Vladimir Kanaikin, one of the favorites for the gold in the 20km, tested positive for the banned drug EPO in April, said Russian Athletics Federation president Valentin Balakhnichyov.

"It seems to be an example of systematic, planned doping," Arne Ljungqvist, head of the International Olympic Committee's medical commission, told reporters in Beijing. "It is frustrating to find that that kind of planned cheating is going on."

The sun made a welcome appearance on Tuesday afternoon as a light breeze dispersed the pollution-fuelled haze that had earlier obscured a skyline boasting numerous futuristic new Olympic venues and towers bearing testimony to China's new wealth.

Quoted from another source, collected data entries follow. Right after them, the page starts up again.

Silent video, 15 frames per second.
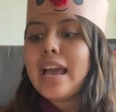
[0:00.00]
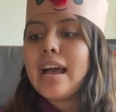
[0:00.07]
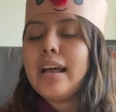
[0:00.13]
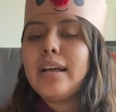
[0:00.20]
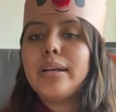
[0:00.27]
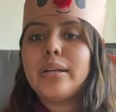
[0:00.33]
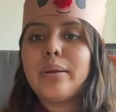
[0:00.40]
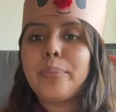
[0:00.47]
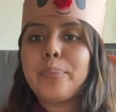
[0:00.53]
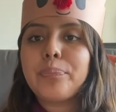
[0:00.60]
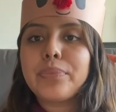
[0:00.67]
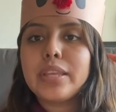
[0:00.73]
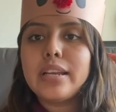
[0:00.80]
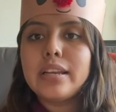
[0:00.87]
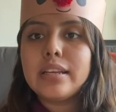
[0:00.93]

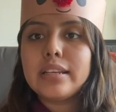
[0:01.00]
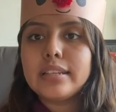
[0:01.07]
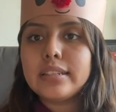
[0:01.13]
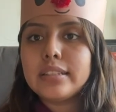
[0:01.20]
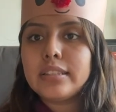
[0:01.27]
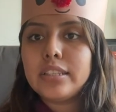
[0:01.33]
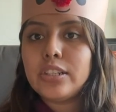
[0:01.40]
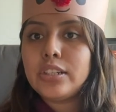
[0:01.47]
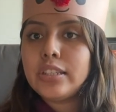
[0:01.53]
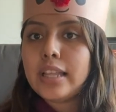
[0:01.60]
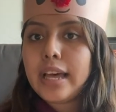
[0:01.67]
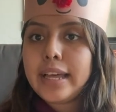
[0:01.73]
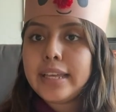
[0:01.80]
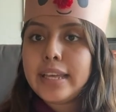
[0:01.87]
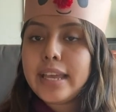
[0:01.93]
Um, their
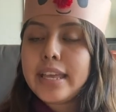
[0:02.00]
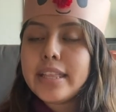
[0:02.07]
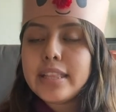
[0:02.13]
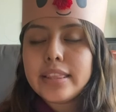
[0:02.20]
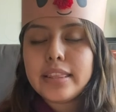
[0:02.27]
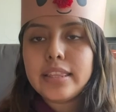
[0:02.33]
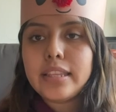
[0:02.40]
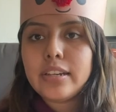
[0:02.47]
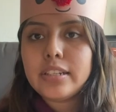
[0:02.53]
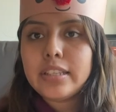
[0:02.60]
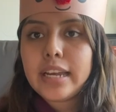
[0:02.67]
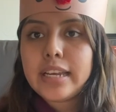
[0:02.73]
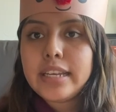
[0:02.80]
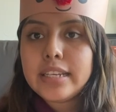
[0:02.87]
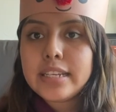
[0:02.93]
diet their
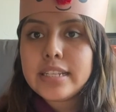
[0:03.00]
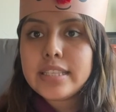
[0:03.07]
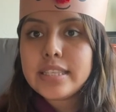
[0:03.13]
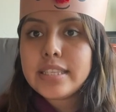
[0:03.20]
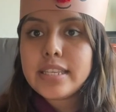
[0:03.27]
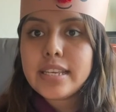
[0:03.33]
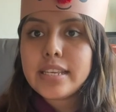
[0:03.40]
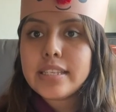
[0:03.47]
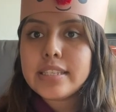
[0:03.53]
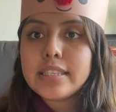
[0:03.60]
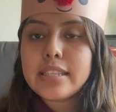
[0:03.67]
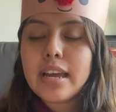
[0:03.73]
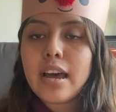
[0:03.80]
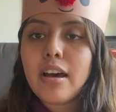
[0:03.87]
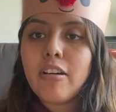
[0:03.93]
diet
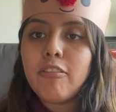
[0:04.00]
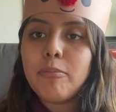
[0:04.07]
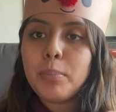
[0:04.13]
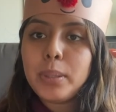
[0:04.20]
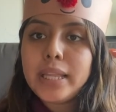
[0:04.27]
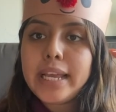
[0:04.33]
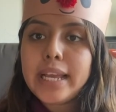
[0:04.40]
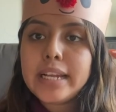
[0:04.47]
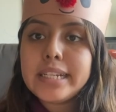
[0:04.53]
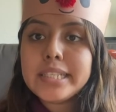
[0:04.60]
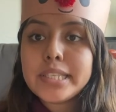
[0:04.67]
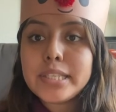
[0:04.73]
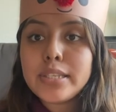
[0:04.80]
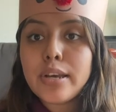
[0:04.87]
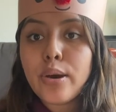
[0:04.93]
consists of
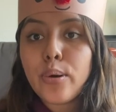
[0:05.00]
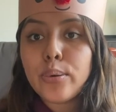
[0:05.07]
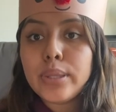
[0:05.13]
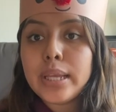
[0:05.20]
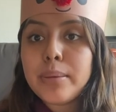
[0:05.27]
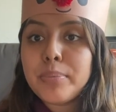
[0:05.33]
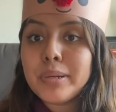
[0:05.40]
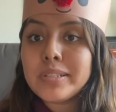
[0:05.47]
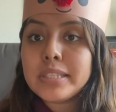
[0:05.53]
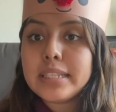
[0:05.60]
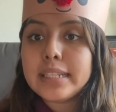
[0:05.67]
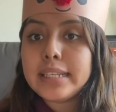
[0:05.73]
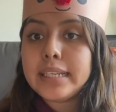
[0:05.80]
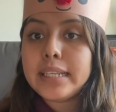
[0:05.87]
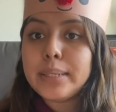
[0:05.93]
plants so they
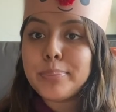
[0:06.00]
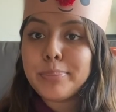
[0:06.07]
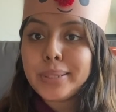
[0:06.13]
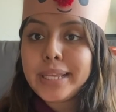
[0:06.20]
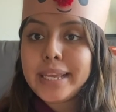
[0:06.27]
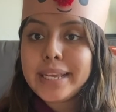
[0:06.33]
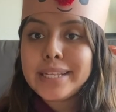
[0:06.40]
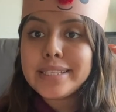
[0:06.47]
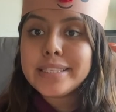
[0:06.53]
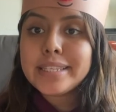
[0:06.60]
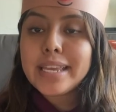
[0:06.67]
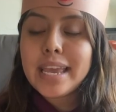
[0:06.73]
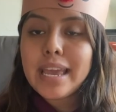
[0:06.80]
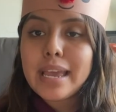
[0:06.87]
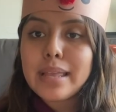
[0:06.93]
mostly eat plants
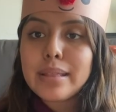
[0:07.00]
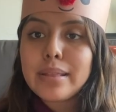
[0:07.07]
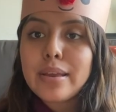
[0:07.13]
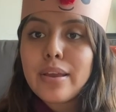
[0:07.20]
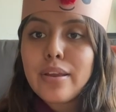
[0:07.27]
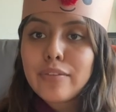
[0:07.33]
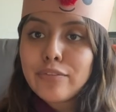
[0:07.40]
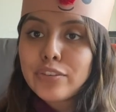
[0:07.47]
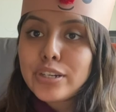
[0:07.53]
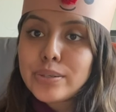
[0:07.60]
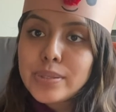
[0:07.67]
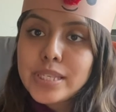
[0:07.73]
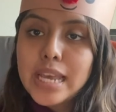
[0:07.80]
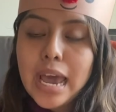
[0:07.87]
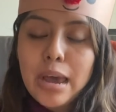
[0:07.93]
and
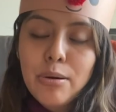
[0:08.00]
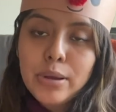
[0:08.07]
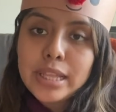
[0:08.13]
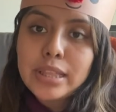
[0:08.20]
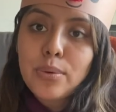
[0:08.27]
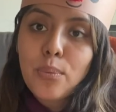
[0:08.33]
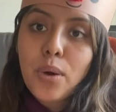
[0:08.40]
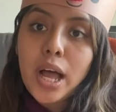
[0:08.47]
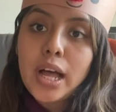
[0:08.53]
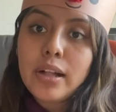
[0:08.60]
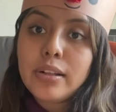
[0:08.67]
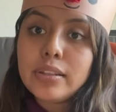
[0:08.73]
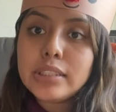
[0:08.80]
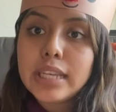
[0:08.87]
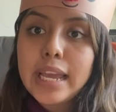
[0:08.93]
fruits out in the
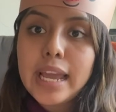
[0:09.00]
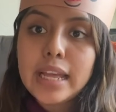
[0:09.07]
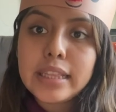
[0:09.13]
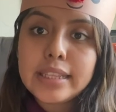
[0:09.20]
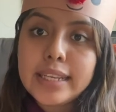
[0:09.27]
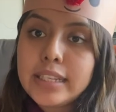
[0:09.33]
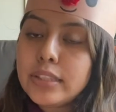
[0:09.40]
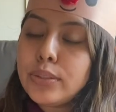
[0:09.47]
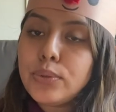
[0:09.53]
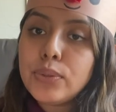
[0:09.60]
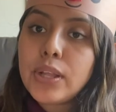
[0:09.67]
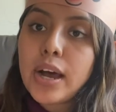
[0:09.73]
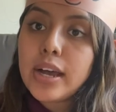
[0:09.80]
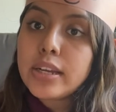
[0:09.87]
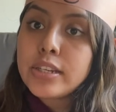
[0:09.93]
wild and they do
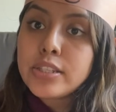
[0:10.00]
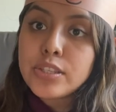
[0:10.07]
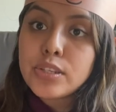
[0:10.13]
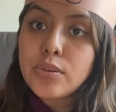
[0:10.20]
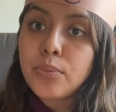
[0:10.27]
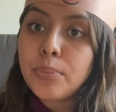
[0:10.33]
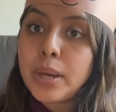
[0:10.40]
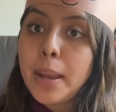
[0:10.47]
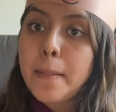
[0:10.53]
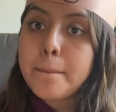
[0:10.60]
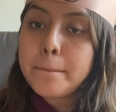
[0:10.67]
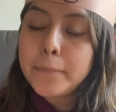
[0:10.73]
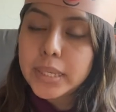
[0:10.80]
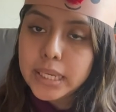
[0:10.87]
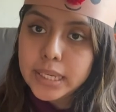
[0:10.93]
not consume
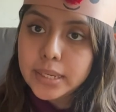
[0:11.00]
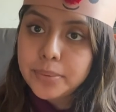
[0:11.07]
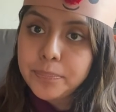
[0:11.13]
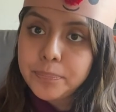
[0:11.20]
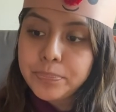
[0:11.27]
meat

Authorities have spent a fortune -- around $18 billion -- on cleaning up Beijing. Drastic measures have included taking nearly 2 million cars off the street and shutting factories. But they can do little about the cloying summer heat.

In a bid to show openness, police have been told not to interfere with foreign journalists' work or with anti-government speeches, even if they involve the banned spiritualist movement Falun Gong, or independence for Taiwan, Tibet or Xinjiang.

En route to Asia to attend the opening ceremony, U.S. President George W. Bush gave a mixed assessment of a nation many expect to rival his own for global hegemony this century.

He praised China's efforts to curb the nuclear ambitions of North Korea and Iran, but said it was "really hard to tell" whether human rights had improved of late.